Instructions for the task: Transcribe the data as written, minus images.

Input:
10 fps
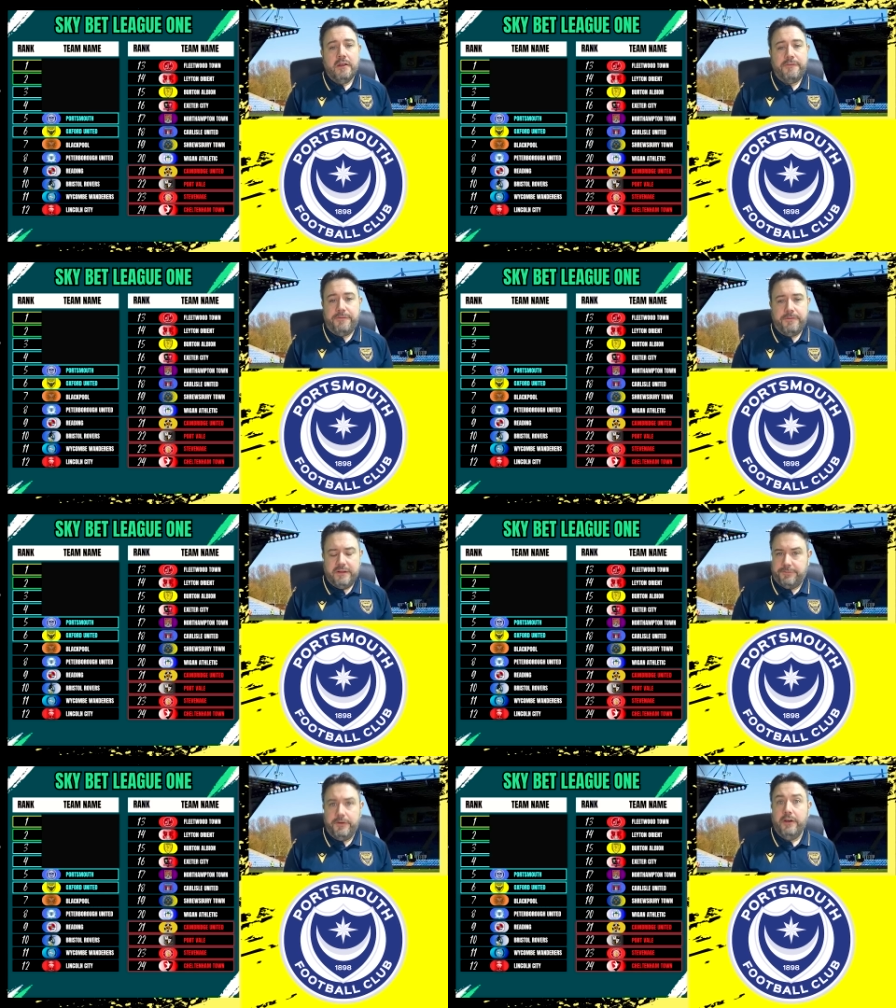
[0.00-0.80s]

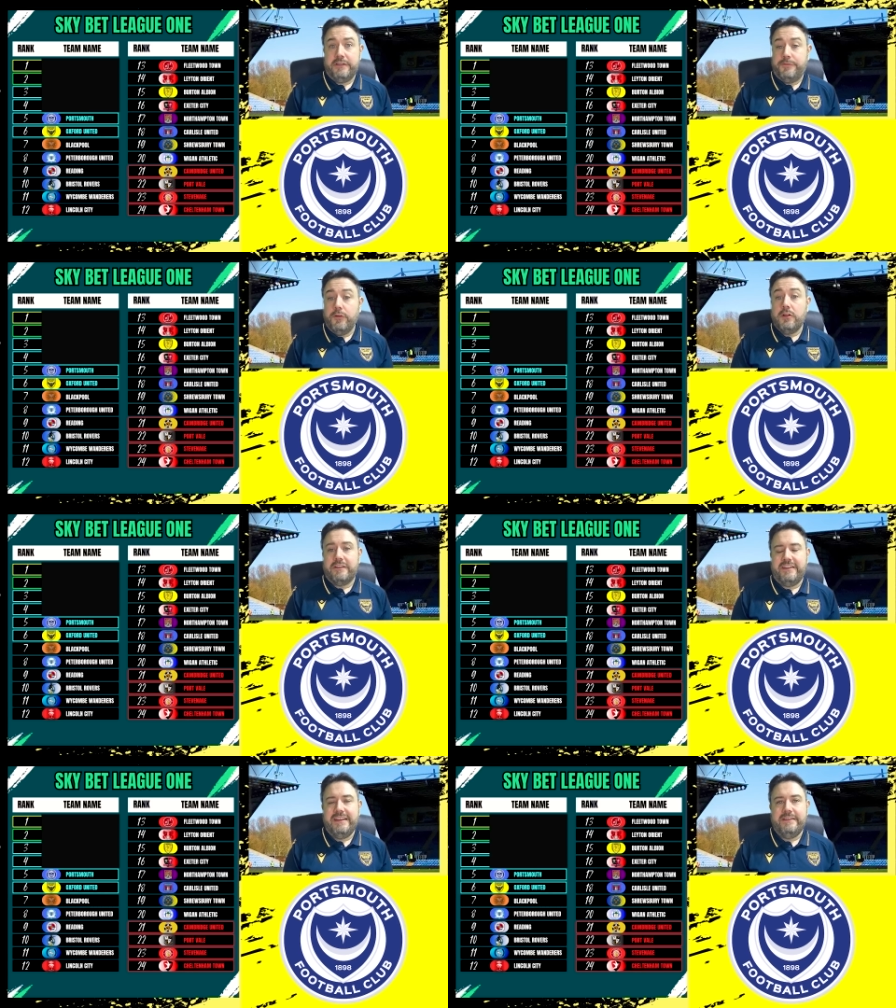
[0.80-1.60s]
his first full
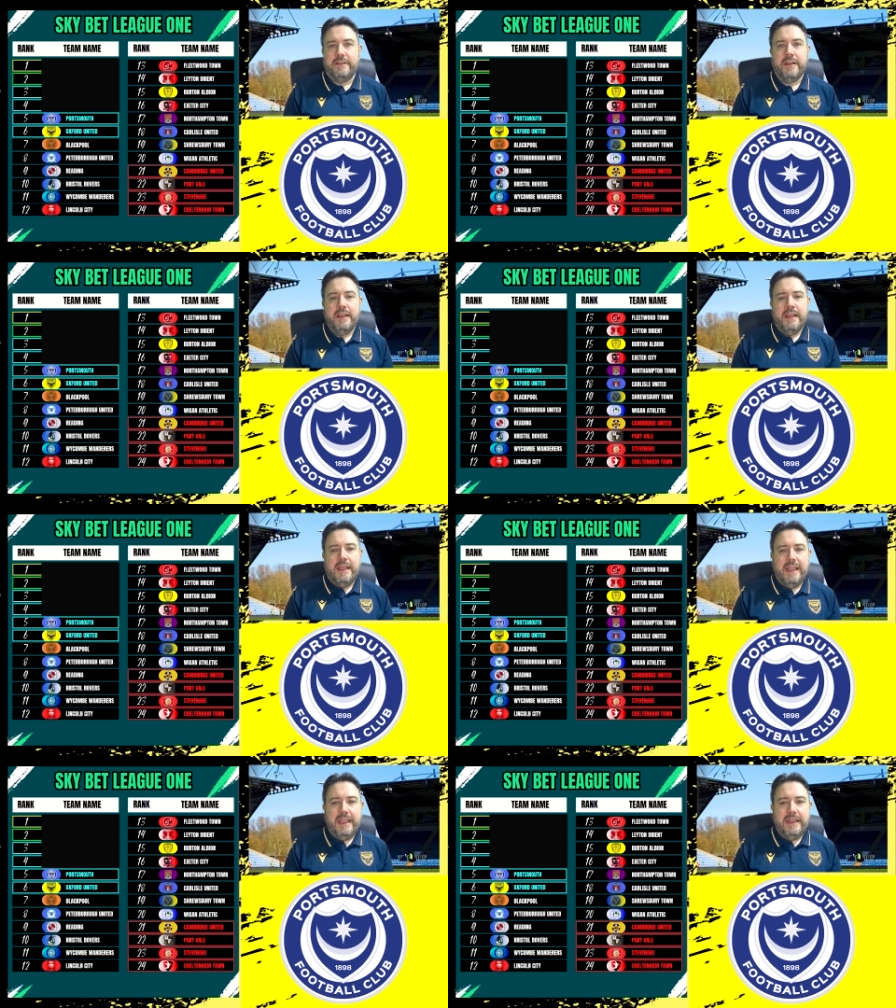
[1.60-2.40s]
season
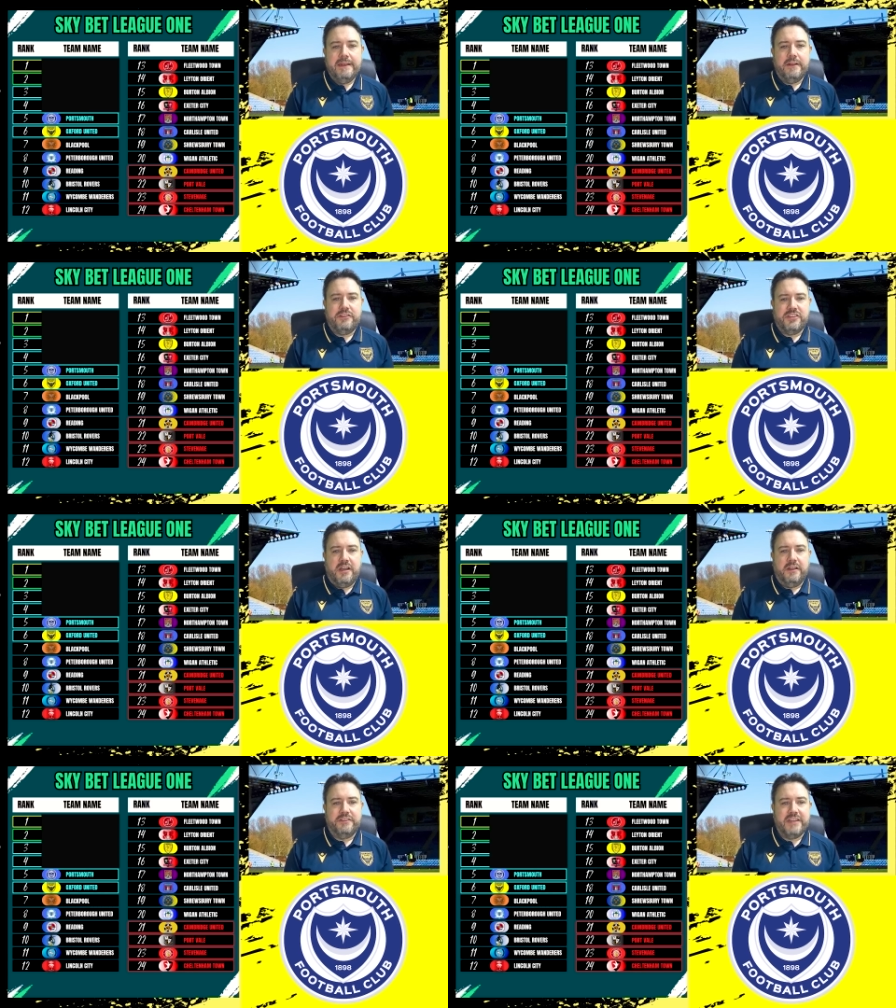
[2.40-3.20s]
in
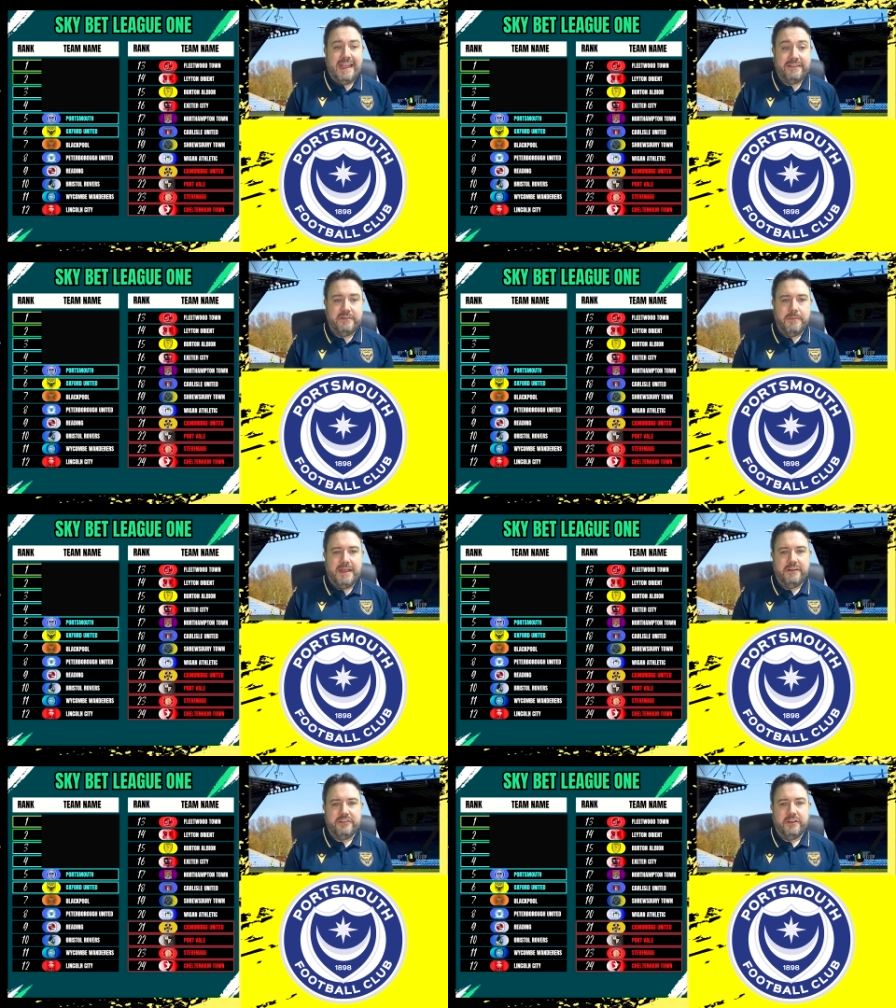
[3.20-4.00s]
charge as a
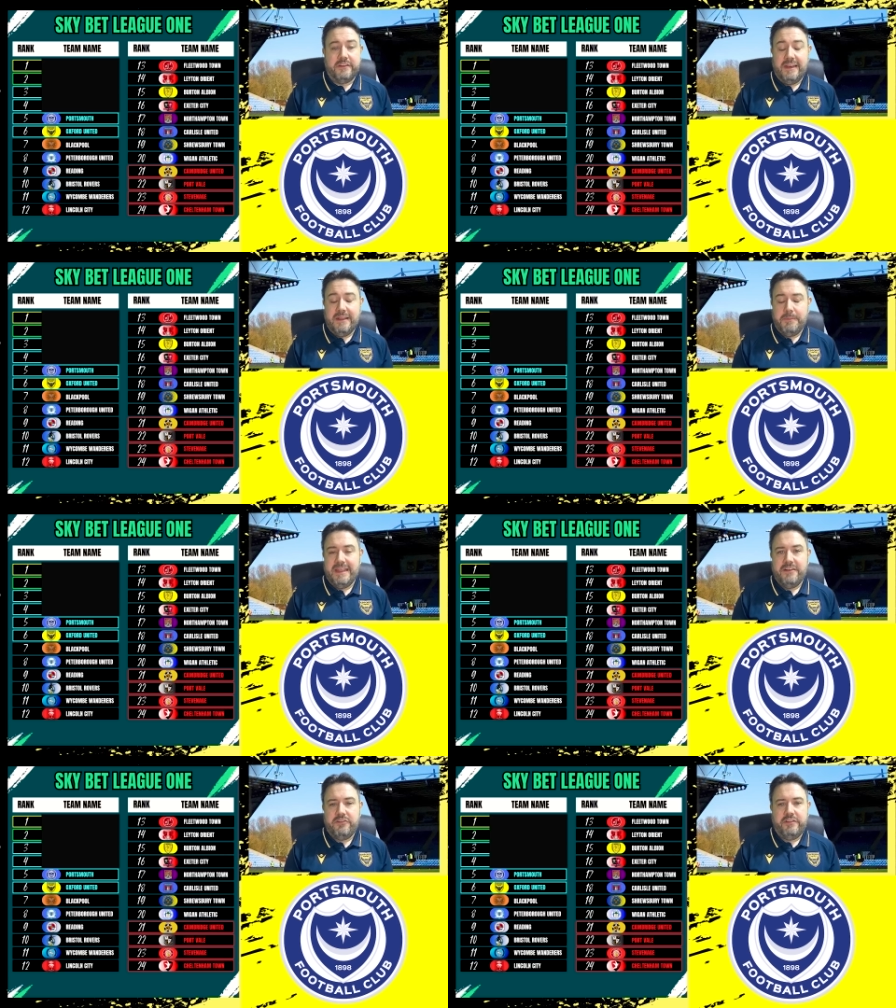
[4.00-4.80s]
manager, so it'll be
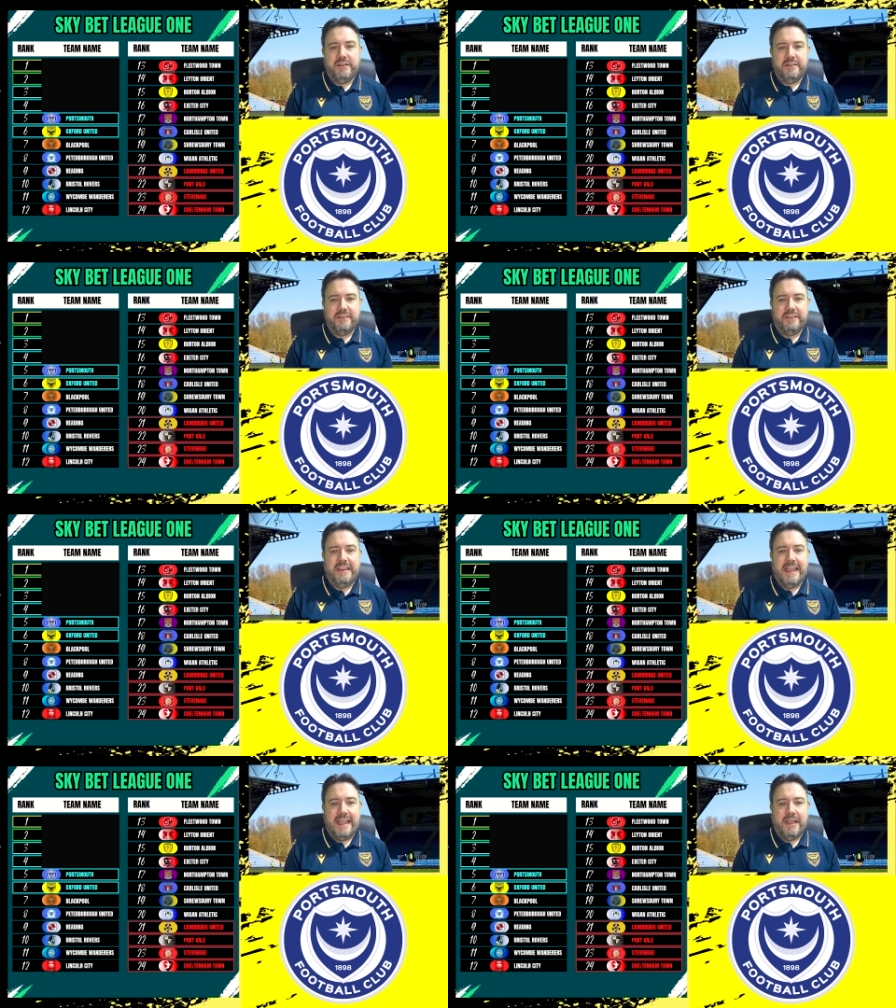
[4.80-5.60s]
interesting to
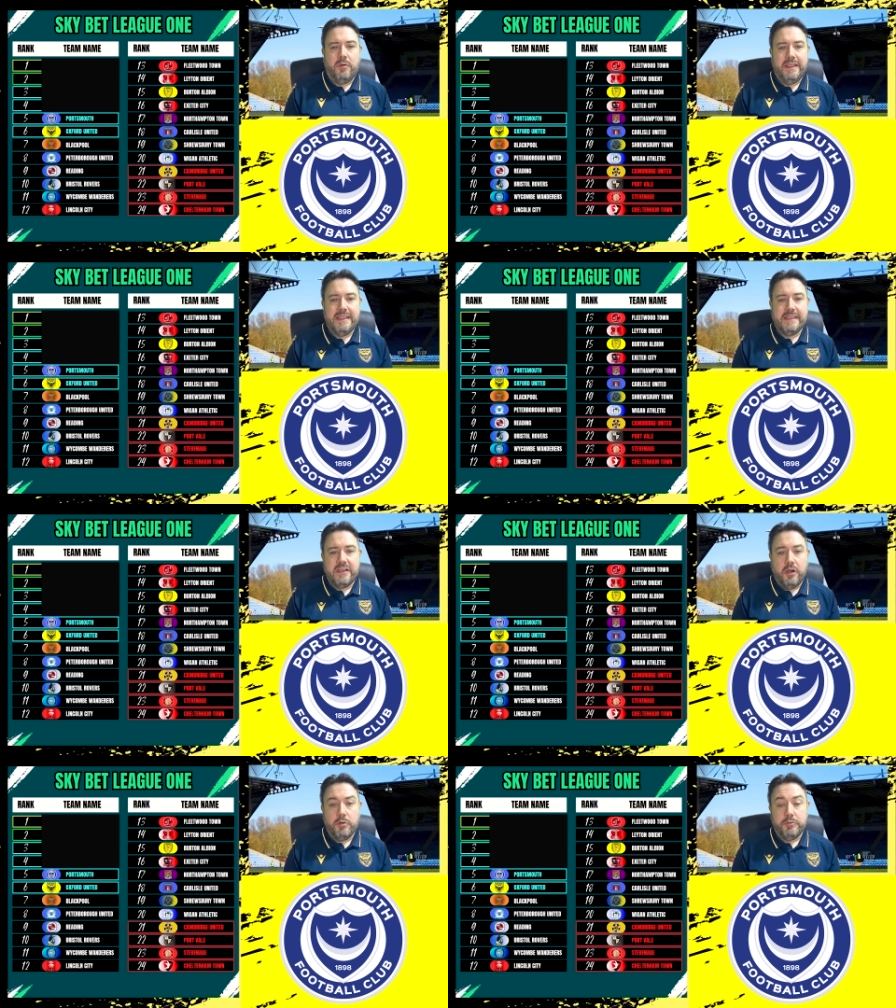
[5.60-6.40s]
see how he
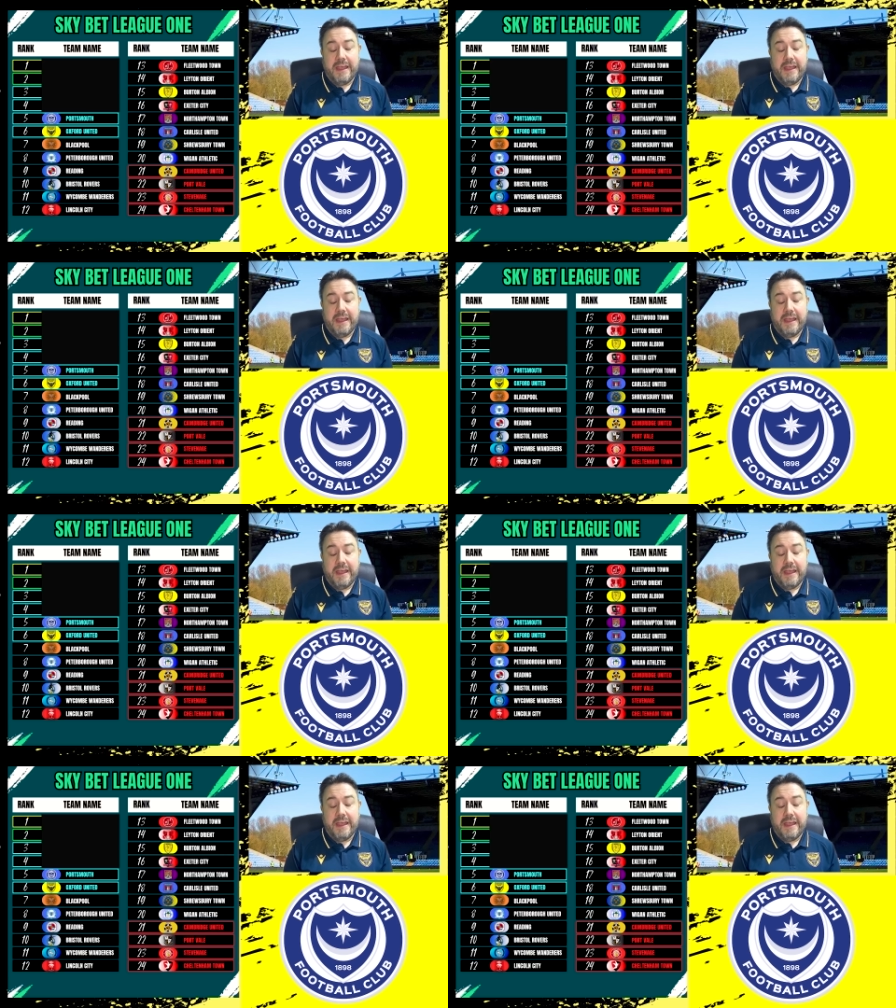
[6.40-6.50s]
goes.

Output for this exercise:
10 fps
[0.00-0.80s]

[0.80-1.60s]
his first full
[1.60-2.40s]
season
[2.40-3.20s]
in
[3.20-4.00s]
charge as a
[4.00-4.80s]
manager, so it'll be
[4.80-5.60s]
interesting to
[5.60-6.40s]
see how he
[6.40-6.50s]
goes.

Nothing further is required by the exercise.